Shape Happens: Automatic Feature Manifold Discovery in LLMs via Supervised Multi-Dimensional Scaling
Federico Tiblias, Irina Bigoulaeva, Jingcheng Niu, Simone Balloccu, Iryna Gurevych
TL;DR
SMDS is introduced as a supervised extension of multidimensional scaling that identifies geometry-aligned subspaces in language model activations, enabling systematic discovery of feature manifolds. Through a temporal-reasoning case study, the authors show that temporal concepts organize into interpretable structures (linear, circular, clusters) that persist across model families and adapt with task context. They validate that these manifolds are causally involved in reasoning by perturbing manifold-aligned subspaces and correlating manifold quality with downstream performance, and they demonstrate generalization to multidimensional manifolds and geography, suggesting a broader role for entity-based, geometry-driven reasoning in LMs.

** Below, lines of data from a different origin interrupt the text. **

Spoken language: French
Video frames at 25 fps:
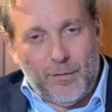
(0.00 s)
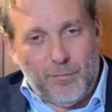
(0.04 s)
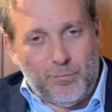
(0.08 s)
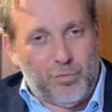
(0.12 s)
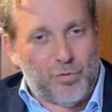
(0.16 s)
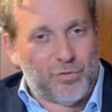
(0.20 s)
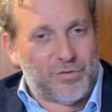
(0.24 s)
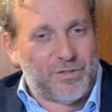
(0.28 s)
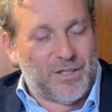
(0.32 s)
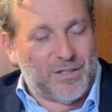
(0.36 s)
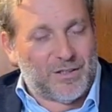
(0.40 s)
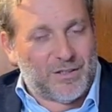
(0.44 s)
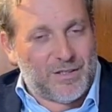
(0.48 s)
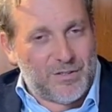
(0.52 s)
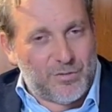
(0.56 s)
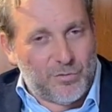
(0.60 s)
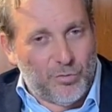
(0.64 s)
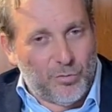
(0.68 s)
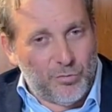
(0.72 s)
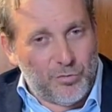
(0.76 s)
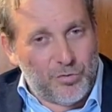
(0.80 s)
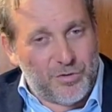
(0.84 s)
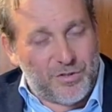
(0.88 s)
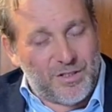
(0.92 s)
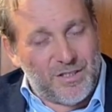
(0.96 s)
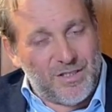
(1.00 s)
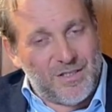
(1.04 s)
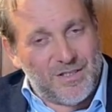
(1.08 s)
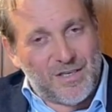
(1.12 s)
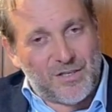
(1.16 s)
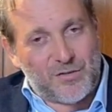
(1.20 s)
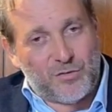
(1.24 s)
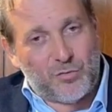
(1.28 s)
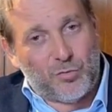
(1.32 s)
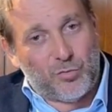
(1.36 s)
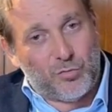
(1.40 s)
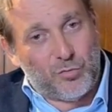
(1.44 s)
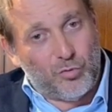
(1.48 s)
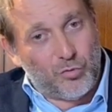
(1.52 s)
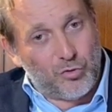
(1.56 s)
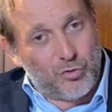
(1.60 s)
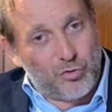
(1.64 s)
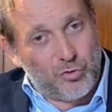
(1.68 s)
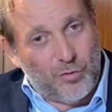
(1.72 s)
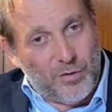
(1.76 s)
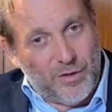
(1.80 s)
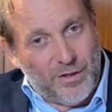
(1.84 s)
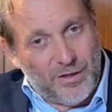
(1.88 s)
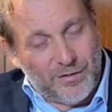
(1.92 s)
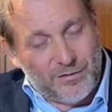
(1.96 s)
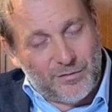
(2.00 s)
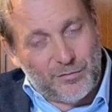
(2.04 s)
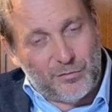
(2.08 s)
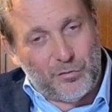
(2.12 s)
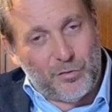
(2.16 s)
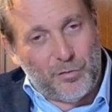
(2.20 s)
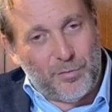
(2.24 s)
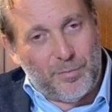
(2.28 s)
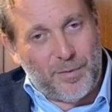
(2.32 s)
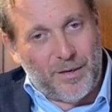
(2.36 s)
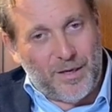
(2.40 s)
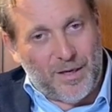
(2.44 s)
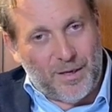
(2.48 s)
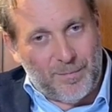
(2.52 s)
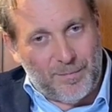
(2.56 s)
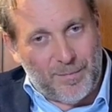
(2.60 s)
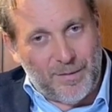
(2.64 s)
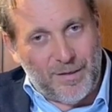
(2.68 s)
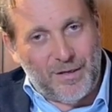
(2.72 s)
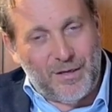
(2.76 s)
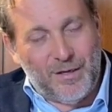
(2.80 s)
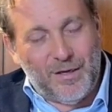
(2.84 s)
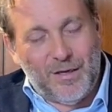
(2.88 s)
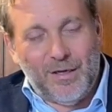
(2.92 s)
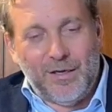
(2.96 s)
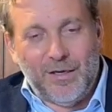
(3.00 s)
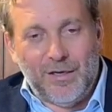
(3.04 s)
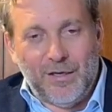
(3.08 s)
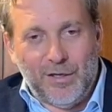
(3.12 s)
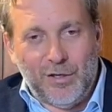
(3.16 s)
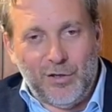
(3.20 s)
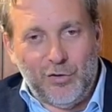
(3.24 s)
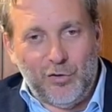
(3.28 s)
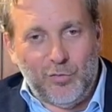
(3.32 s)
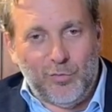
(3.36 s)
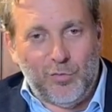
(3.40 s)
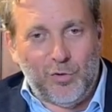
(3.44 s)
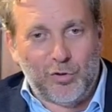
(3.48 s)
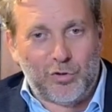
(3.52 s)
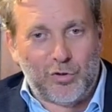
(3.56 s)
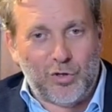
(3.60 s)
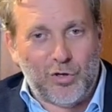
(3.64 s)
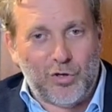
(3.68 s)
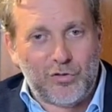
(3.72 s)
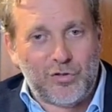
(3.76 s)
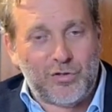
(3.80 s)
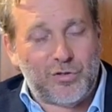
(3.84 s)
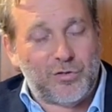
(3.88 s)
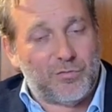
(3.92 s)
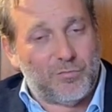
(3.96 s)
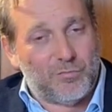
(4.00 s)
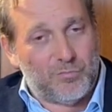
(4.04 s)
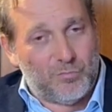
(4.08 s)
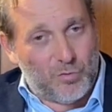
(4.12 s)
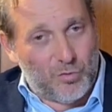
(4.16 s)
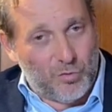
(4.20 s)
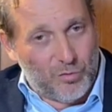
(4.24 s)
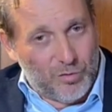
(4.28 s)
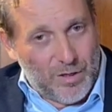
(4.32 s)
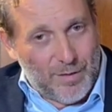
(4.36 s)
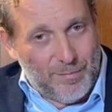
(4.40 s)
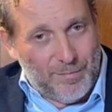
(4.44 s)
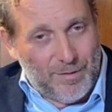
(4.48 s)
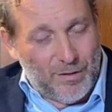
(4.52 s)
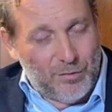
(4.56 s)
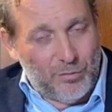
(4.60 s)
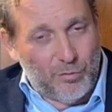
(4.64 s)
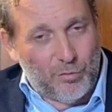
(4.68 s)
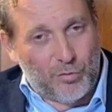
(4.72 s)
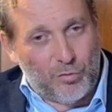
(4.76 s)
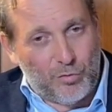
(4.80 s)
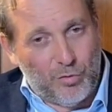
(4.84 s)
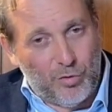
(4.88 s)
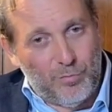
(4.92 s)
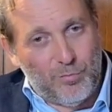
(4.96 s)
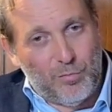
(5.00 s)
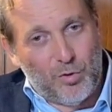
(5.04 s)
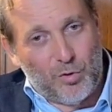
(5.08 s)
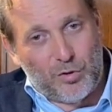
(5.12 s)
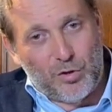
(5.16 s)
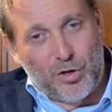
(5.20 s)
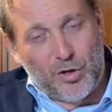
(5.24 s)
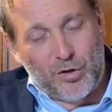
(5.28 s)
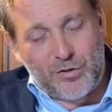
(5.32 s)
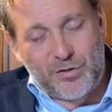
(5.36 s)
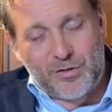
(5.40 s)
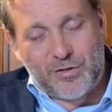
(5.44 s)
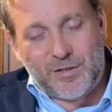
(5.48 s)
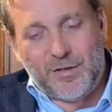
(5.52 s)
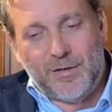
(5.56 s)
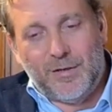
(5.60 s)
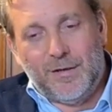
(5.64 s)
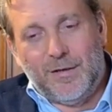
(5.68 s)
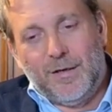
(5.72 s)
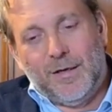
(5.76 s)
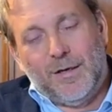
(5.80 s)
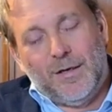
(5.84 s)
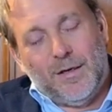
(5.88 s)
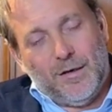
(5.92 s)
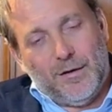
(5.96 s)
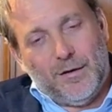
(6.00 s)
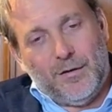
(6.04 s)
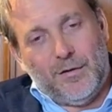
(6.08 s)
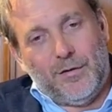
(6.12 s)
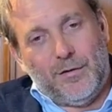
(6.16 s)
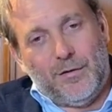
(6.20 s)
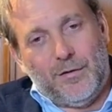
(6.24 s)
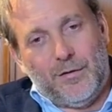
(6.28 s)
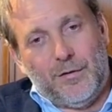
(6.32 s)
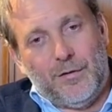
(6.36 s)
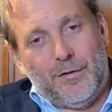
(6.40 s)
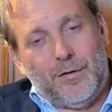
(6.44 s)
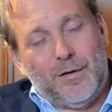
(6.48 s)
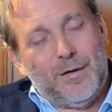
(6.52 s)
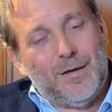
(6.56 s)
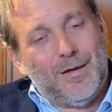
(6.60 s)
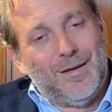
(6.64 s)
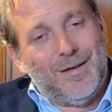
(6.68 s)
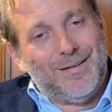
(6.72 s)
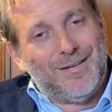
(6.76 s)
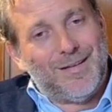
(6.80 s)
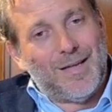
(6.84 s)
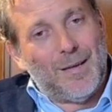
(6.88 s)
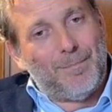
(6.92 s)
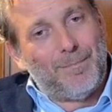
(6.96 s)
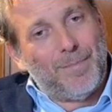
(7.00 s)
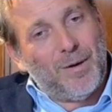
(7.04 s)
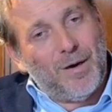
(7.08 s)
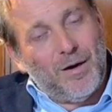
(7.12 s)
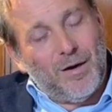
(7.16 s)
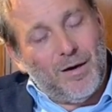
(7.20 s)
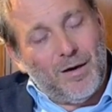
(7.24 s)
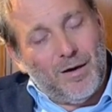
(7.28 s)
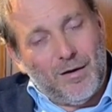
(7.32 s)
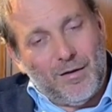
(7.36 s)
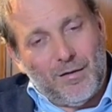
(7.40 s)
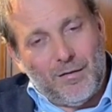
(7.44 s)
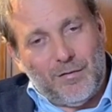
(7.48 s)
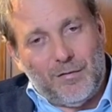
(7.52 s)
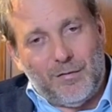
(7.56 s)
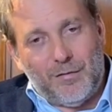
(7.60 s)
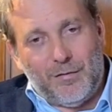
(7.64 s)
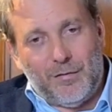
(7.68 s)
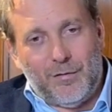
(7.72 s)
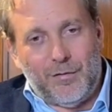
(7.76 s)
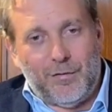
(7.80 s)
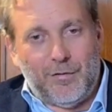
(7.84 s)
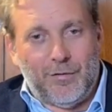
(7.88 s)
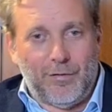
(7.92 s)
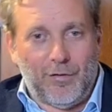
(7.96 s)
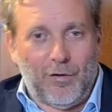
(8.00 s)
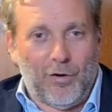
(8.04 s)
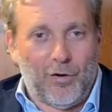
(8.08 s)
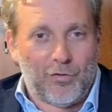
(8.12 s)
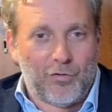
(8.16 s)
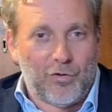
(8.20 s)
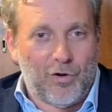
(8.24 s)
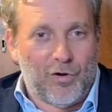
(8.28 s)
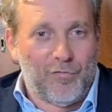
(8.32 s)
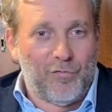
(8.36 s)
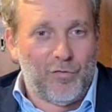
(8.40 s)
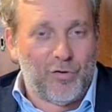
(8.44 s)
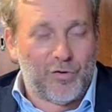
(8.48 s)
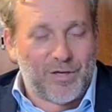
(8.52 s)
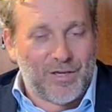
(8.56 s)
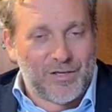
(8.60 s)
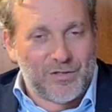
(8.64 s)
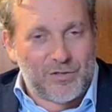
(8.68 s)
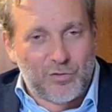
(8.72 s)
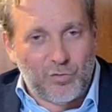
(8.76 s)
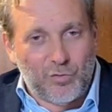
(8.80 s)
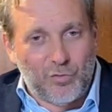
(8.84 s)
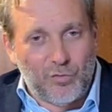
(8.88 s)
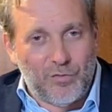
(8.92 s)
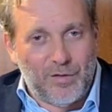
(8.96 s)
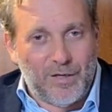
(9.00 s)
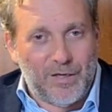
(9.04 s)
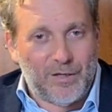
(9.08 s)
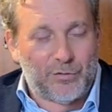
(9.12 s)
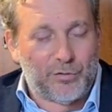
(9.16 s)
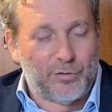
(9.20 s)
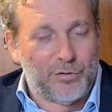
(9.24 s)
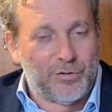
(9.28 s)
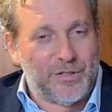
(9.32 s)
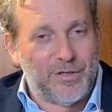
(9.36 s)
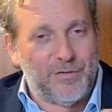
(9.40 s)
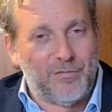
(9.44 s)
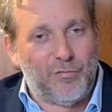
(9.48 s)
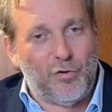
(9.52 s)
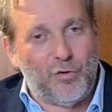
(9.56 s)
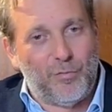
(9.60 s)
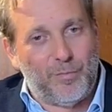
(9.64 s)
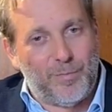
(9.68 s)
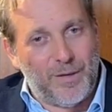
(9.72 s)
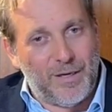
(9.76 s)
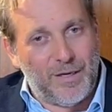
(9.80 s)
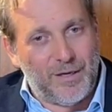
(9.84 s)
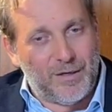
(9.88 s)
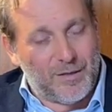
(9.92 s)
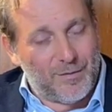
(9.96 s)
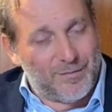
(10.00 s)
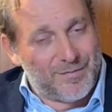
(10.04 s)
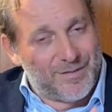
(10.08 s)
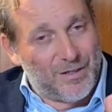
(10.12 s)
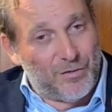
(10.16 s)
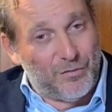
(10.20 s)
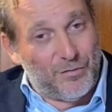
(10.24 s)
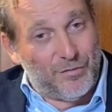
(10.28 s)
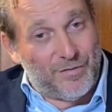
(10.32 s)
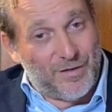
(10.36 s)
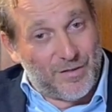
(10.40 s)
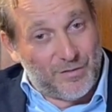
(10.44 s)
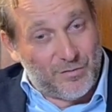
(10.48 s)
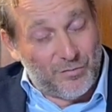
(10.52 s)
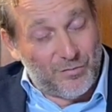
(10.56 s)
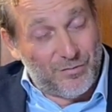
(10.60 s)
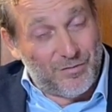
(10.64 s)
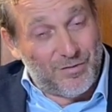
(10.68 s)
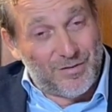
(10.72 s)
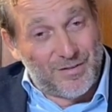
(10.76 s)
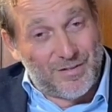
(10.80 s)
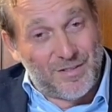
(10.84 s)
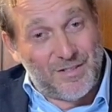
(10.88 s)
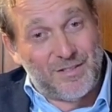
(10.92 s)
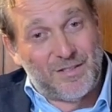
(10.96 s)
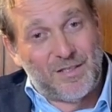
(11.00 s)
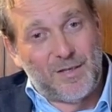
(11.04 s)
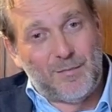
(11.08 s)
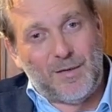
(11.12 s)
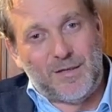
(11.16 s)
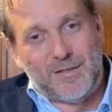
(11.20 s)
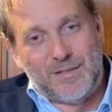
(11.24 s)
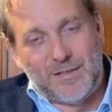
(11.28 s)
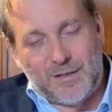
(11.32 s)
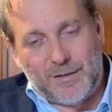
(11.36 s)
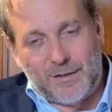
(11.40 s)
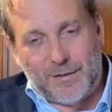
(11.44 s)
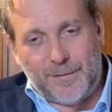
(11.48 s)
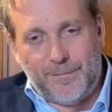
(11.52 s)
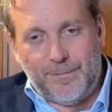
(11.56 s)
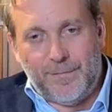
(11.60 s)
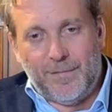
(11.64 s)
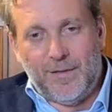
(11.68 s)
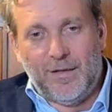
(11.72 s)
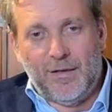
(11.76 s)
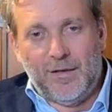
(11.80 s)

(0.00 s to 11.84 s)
Pour cette raison, l'utilisation conjointe de PRP et de Botox, que l'on appelle donc le Bocox, euh, n'a pas encore vocation à être développée comme ça de façon systématique.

The work positions manifold geometry as a core component of mechanistic interpretability and offers a scalable diagnostic and analysis tool for probing how representations support reasoning in modern language models.
Abstract
The linear representation hypothesis states that language models (LMs) encode concepts as directions in their latent space, forming organized, multidimensional manifolds. Prior efforts focus on discovering specific geometries for specific features, and thus lack generalization. We introduce Supervised Multi-Dimensional Scaling (SMDS), a model-agnostic method to automatically discover feature manifolds. We apply SMDS to temporal reasoning as a case study, finding that different features form various geometric structures such as circles, lines, and clusters. SMDS reveals many insights on these structures: they consistently reflect the properties of the concepts they represent; are stable across model families and sizes; actively support reasoning in models; and dynamically reshape in response to context changes. Together, our findings shed light on the functional role of feature manifolds, supporting a model of entity-based reasoning in which LMs encode and transform structured representations.